Saturday, April 23, 2011

And another-nother thing.

Today's thoughts:

I wish to propose something to you, dear reader. It's a little thought puzzle, and you can play it right where you're sitting. Imagine:
- A china teapot orbiting the sun between Earth and Mars, too small to be picked up by even our most powerful telescopes and thus utterly unprovable.
- A magical unicorn that is both invisible and pink, its contradictory nature chalked up to divine mystery and invisibility rendering it utterly unprovable.
- A giant bee which lives inside the sun, using its infinite invisible arms to manipulate all matter in the universe. Oh, and it's completely and utterly unprovable.
- For bonus points, why not make up your own! It's fun, and the only rule is that they have to be entirely without evidence. Go wild!

Now for the fun part: I want you to believe that each of those exists. You can believe in them one at a time, or all at once - it's up to you. They're all unfalsifiable, so their non-existence cannot be any more proven than their existence; it's all up to you to decide whether they exist or not. So can you bring yourself to truly believe in them - simply acknowledging that their existence is a possibility doesn't count - after honest and rational scrutiny? Or are they too obviously made up to prove a point?

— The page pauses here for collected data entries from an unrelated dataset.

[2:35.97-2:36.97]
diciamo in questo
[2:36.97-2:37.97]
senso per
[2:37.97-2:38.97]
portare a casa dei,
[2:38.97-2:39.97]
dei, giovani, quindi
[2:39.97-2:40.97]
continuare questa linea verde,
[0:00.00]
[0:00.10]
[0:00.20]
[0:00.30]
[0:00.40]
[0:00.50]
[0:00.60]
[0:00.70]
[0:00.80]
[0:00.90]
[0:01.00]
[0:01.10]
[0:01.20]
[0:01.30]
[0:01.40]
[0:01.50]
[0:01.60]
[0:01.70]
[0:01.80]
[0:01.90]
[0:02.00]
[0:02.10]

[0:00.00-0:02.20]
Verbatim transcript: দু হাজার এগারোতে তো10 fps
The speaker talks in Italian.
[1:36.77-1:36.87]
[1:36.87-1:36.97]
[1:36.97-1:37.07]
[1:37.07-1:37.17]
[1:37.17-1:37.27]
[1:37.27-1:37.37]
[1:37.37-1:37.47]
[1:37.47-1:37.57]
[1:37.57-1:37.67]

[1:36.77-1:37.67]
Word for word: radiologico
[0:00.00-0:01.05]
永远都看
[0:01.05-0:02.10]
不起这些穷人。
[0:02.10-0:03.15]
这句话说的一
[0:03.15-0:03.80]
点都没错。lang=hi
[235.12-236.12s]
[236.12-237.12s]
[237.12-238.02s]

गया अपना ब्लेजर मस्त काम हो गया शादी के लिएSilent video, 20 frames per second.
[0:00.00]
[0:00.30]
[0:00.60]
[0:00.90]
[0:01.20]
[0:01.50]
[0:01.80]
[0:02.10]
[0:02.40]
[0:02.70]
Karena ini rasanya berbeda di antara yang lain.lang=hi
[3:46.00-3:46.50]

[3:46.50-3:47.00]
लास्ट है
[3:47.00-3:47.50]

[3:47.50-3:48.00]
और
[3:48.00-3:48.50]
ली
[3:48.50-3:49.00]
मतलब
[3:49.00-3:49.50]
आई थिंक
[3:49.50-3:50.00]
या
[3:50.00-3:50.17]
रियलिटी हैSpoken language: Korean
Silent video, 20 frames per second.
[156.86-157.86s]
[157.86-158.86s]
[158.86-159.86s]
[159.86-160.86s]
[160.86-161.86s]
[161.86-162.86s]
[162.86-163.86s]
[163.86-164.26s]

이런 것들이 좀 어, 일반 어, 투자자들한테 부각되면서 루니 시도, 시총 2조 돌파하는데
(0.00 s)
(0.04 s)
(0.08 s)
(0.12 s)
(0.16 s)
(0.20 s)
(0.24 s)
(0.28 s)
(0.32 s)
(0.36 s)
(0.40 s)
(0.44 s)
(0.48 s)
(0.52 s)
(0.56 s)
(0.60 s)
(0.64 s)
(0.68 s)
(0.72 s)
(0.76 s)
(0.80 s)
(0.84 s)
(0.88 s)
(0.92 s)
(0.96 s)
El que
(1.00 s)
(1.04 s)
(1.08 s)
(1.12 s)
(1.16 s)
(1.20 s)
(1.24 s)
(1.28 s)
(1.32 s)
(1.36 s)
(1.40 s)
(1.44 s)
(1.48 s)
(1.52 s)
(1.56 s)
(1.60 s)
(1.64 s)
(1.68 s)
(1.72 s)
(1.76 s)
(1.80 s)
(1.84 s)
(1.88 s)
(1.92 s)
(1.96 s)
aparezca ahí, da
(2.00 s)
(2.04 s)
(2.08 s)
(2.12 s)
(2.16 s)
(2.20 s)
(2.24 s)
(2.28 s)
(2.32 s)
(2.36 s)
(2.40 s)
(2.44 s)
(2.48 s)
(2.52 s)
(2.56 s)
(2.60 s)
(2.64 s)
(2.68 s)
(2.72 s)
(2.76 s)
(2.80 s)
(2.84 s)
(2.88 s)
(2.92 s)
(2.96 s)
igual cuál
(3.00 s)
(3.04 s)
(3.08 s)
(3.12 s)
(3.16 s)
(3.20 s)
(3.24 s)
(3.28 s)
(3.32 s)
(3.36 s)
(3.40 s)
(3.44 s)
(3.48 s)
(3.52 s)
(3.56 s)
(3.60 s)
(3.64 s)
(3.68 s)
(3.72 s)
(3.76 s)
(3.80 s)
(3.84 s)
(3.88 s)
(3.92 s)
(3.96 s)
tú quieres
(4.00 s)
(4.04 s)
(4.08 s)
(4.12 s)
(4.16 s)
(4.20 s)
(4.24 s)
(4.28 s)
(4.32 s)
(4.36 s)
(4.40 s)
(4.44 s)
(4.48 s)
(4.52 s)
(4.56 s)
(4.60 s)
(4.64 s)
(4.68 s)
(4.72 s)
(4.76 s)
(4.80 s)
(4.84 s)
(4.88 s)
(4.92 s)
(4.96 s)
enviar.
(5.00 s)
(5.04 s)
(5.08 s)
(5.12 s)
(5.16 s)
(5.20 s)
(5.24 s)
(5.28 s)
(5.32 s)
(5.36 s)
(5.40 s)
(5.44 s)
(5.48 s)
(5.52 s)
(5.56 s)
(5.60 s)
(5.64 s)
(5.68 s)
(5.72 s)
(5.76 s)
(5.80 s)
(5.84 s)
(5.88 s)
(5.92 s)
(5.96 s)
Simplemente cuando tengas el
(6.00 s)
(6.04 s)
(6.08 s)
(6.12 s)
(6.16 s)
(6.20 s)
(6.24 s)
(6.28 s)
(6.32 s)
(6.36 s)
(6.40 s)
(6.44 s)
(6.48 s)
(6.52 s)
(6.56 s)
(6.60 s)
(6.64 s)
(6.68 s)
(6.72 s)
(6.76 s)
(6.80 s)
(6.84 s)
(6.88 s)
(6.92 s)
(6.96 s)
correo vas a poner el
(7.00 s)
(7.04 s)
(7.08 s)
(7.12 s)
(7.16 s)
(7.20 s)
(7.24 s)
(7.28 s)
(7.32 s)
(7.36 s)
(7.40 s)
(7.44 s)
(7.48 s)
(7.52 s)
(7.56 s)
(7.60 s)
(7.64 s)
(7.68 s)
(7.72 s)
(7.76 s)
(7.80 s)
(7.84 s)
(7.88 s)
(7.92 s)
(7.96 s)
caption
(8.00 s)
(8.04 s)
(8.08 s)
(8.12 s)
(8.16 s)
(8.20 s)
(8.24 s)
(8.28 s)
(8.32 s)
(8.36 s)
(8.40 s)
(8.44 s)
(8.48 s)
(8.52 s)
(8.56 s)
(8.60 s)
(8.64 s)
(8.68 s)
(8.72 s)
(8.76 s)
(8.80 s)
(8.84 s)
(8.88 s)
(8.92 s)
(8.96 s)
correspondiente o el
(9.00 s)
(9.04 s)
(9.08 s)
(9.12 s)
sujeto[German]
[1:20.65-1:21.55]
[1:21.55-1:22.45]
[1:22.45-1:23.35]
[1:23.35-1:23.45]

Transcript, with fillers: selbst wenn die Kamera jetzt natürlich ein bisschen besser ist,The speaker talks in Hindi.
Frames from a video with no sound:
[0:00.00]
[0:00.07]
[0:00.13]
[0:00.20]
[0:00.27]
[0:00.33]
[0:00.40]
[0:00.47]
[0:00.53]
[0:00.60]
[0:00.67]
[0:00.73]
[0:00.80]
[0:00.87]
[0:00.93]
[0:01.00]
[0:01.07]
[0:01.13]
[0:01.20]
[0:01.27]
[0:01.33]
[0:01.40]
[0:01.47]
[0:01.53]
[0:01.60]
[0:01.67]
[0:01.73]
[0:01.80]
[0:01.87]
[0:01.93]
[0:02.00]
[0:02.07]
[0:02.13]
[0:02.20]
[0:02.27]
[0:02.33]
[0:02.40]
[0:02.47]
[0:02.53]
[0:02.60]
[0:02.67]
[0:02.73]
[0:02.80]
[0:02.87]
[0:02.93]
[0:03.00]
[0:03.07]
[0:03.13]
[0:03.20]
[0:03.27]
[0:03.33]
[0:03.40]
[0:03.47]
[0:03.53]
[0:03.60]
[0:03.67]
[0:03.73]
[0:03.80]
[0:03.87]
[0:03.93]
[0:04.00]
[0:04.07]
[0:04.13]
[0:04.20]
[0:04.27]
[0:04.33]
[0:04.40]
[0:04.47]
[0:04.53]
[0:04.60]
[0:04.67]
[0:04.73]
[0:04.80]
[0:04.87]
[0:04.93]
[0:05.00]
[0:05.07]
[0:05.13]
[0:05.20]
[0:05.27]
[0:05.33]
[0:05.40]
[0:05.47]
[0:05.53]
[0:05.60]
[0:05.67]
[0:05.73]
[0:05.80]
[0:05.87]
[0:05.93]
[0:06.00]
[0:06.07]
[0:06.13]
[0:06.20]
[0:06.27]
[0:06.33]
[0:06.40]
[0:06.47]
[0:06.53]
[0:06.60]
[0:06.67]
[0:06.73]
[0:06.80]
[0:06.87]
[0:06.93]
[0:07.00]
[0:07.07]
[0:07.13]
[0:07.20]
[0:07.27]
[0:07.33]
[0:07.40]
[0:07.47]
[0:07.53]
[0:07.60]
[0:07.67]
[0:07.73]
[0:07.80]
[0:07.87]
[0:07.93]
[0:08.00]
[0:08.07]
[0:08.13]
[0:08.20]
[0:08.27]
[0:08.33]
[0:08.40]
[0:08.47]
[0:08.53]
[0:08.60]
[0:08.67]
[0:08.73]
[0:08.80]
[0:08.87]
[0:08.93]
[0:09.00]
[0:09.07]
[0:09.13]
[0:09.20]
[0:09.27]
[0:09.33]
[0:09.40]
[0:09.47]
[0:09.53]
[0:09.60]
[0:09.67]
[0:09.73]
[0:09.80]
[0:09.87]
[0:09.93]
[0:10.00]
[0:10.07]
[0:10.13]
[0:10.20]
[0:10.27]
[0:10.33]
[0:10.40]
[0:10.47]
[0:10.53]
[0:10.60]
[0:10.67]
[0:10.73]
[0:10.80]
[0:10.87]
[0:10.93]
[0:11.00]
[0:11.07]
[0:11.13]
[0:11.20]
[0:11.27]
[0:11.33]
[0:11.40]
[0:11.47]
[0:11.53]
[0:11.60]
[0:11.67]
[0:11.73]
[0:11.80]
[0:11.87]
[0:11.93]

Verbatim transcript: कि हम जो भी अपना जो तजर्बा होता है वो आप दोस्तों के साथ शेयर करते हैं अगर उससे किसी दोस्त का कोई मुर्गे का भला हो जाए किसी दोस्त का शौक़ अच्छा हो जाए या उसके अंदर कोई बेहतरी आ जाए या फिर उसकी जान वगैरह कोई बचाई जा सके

I bring up this odd and mildly patronising exercise because I realised I didn't cover everyone in my last post - the one about how you're either a theist or an atheist. I still believe that, but I left one possible group out: those who are in the middle, undecided, but still think faith deserves a chance. If you think faith is valid evidence, then I would suggest you still count as a theist even if you're still unsure about the existence of a specific divinity. All the examples I listed earlier rely on faith, yet they're so ridiculous that no remotely rational person would consider them to actually exist.

So why do we consider faith an acceptable form of evidence in some cases but not in others? Or rather, why do we consider faith anything other than a delusion in some cases but not in others. I'm not trying to argue now that faith is bad or anything like that. I'm just trying to get a consensus that faith is an unacceptable source of "evidence" and is simply people convincing themselves of something which is completely without proof (and thus they have no reason to believe). Which it is. Don't back out on me now - we've already shown that. Once we're on the same page about that, then we can discuss whether theism is a force for good or evil in this world. Otherwise we're going to be talking past each other and no productive debate can occur.

TL;DR - A short tack-on to my last article, in which I acknowledge that I wasn't completely thorough and set out to rectify this lack of insight. Essentially, if you still consider faith to be remotely valid, I classed you as a theist. Apologies.